I used Decision Tree Learner to create a model and followed it with PMML Writer.
The Column Filter shows the state of the dataset just prior to the Decision Tree Learner.
Then I used PMML Reader to read the PMML file. The PMML Reader node executes without error.
Then I attach either the PMML Classifier or the JPMML classifier and I get error messages indicating that fields not present in the data flow at the time of Learning are required to apply the model to new data. The error message indicates that an column that was not in the flow at the time of Learning , and also not selected by the Learner, is needed to apply the model to new data!
Decision Tree Prediction failed.
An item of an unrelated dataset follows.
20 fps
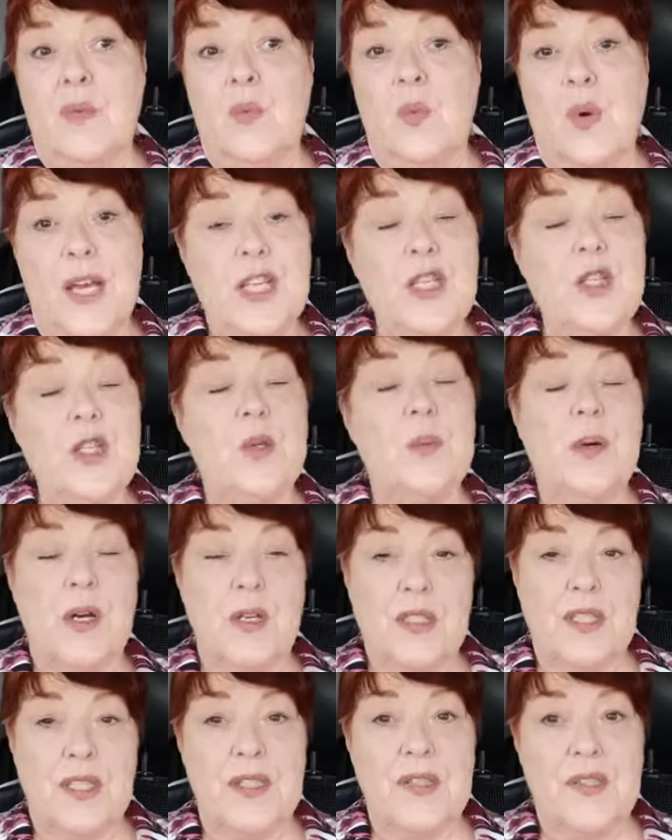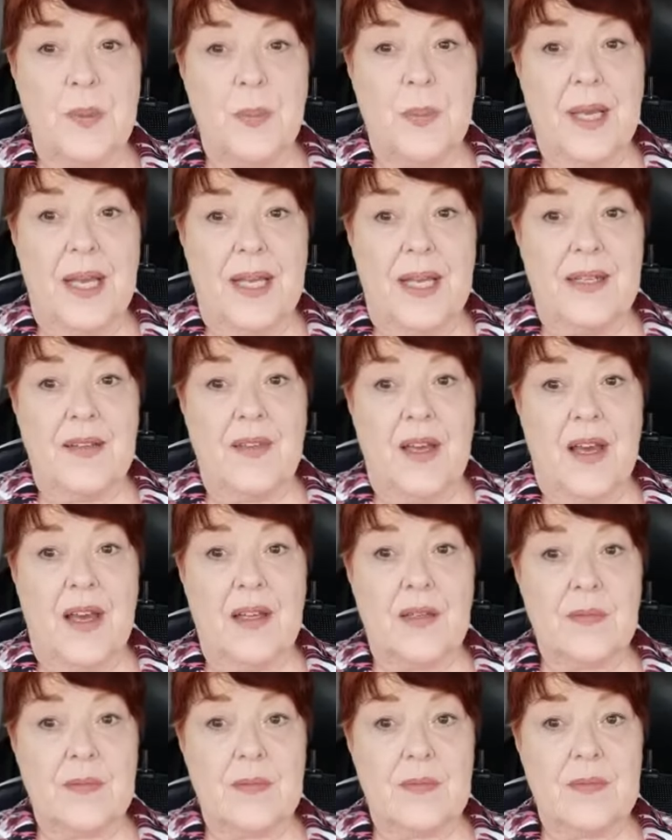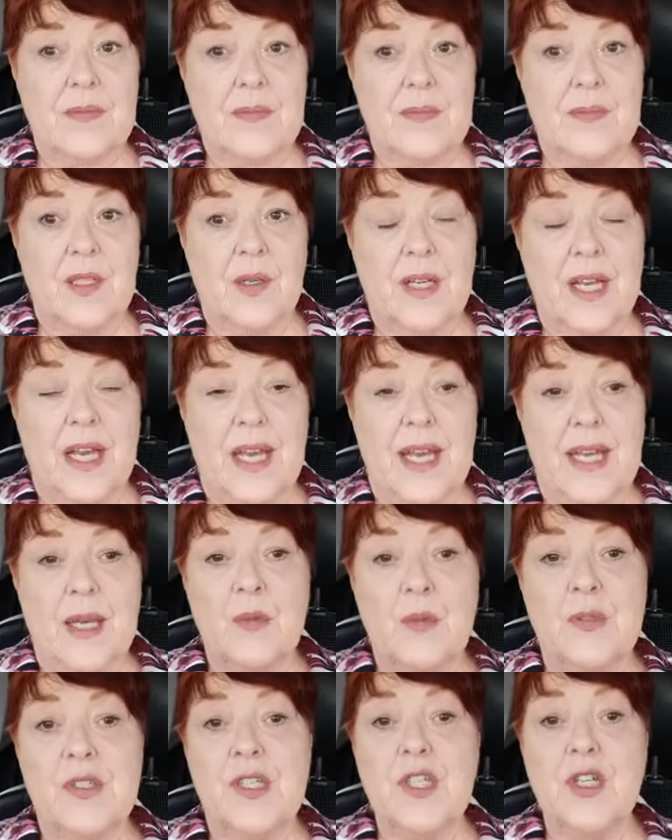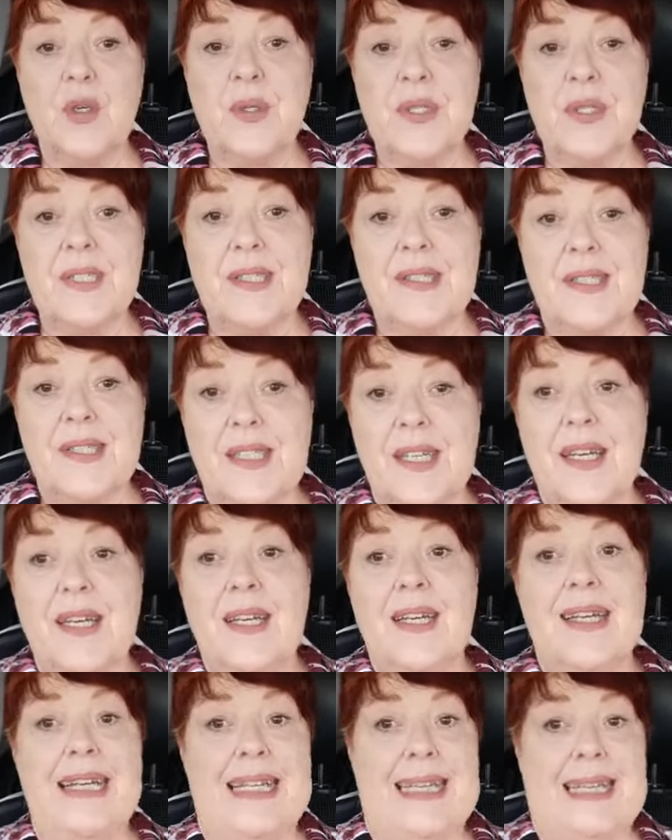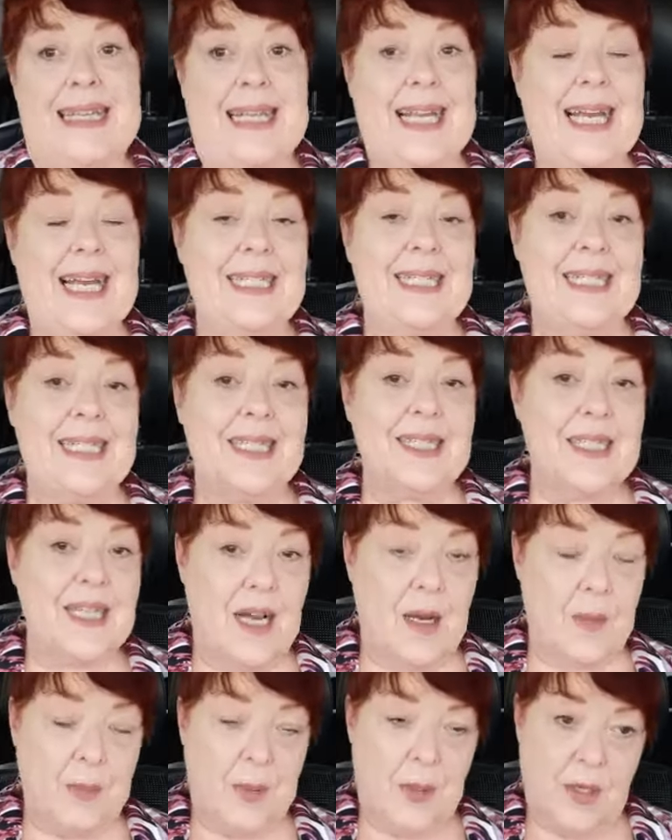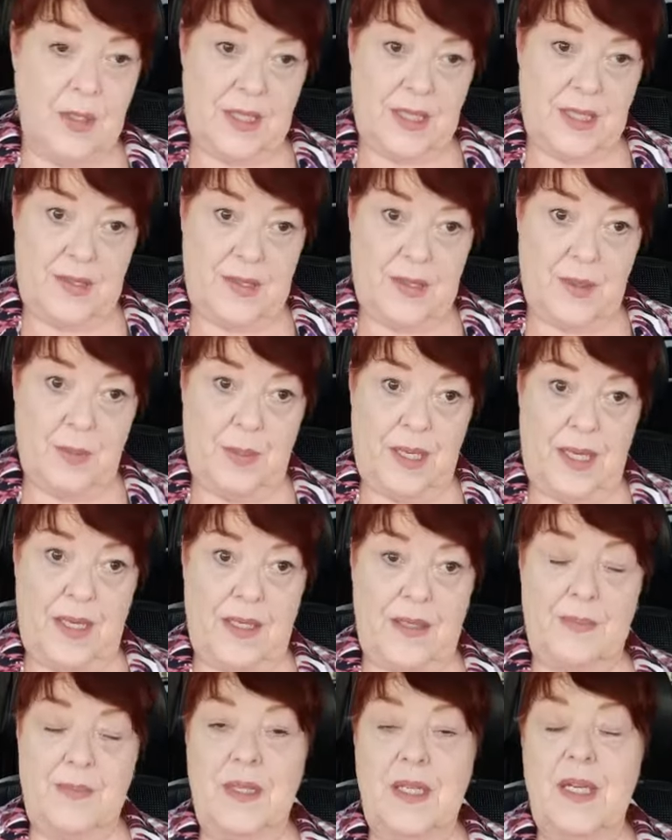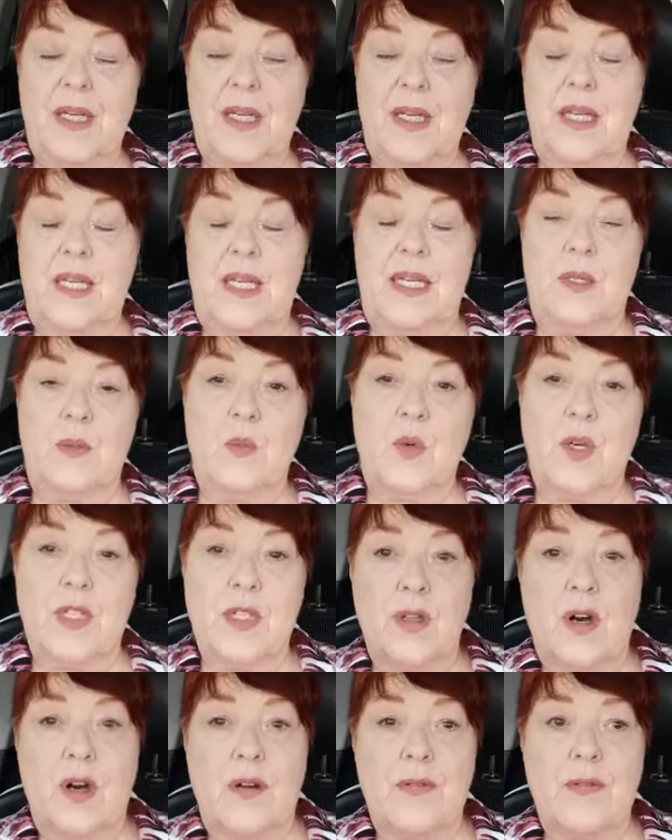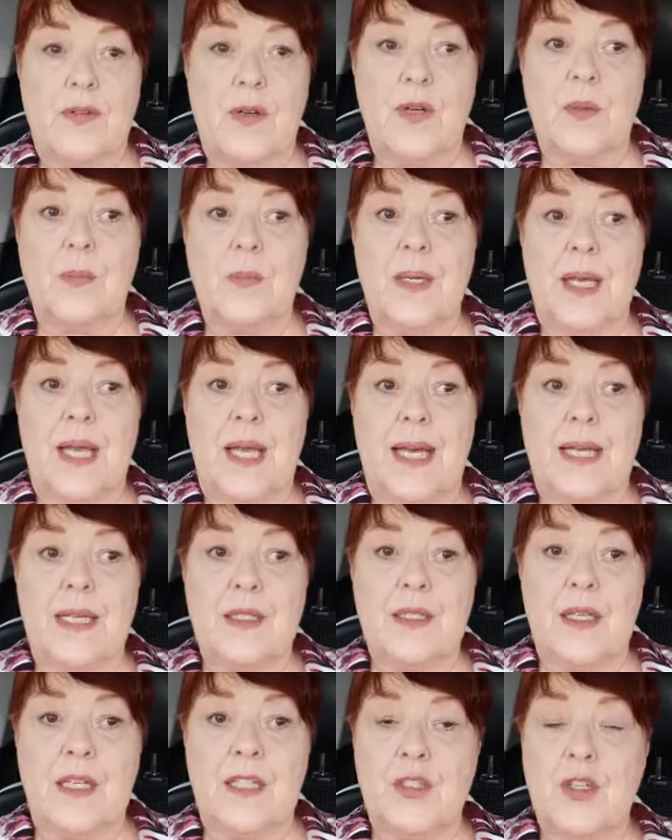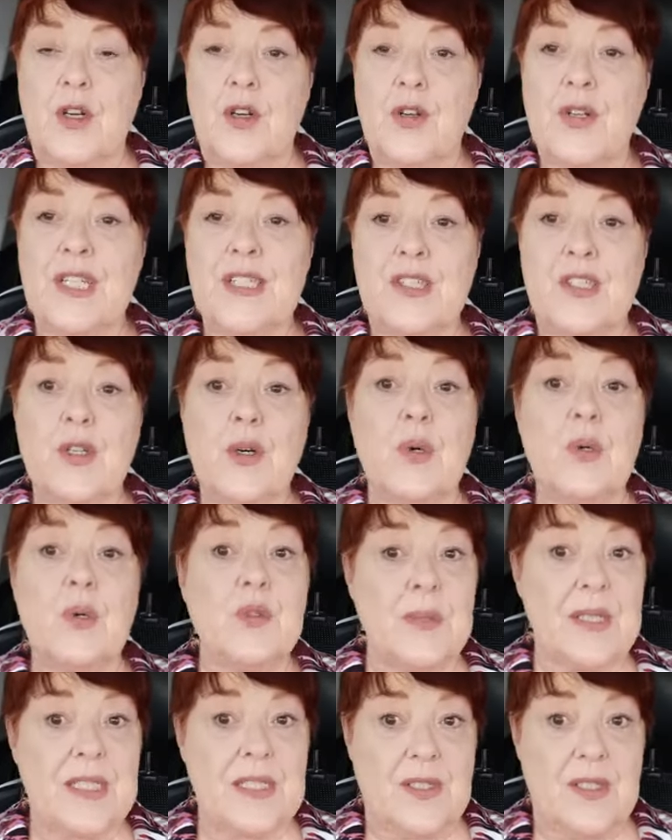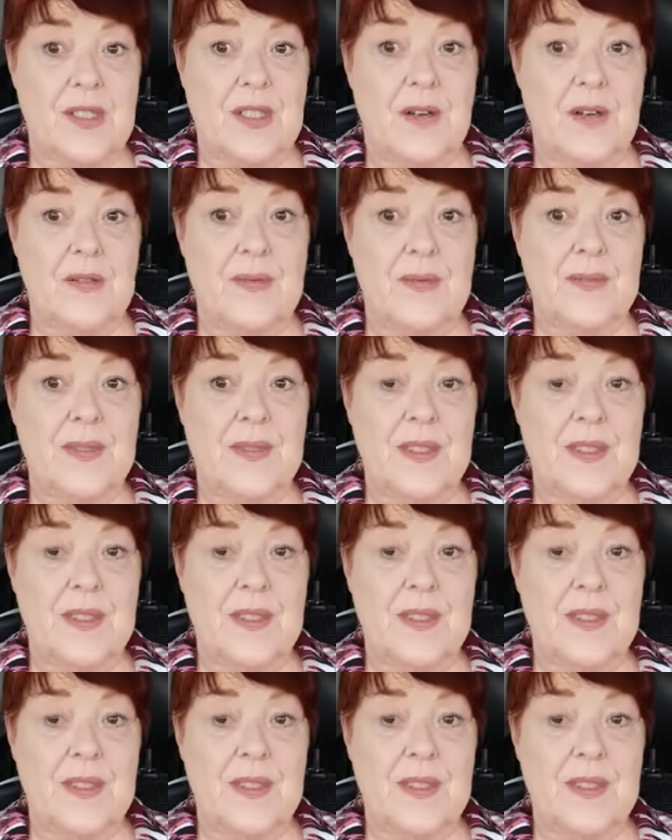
when you participate in that. Okay, it was noticed that I did not participate in one law firm, and attorneys told me so.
Could not find attribute 'Risk_Score'
ERROR JPMML Classifier 0:3 Execute failed: The column Risk_Score does not exist in the table
Looking at the Decition Tree Learner, the PMML shows that only 4 input variables and one output variable were needed.
Yet the PMML Reader version includes many more fields.
So it looks to me like the PMML was written out to include both columns that were filtered and columns that were not used by the model, and that all of this junk is now required to deploy the model. Is this an accurate interpretation?
If so, what comes to my mind is that I would need to build a model, write out the winning data to disk. Read it back in, retrain the model, and then write out the PMML that does not know about other fields in the file.
Surely there is some easier way? Can you help me see what I am missing?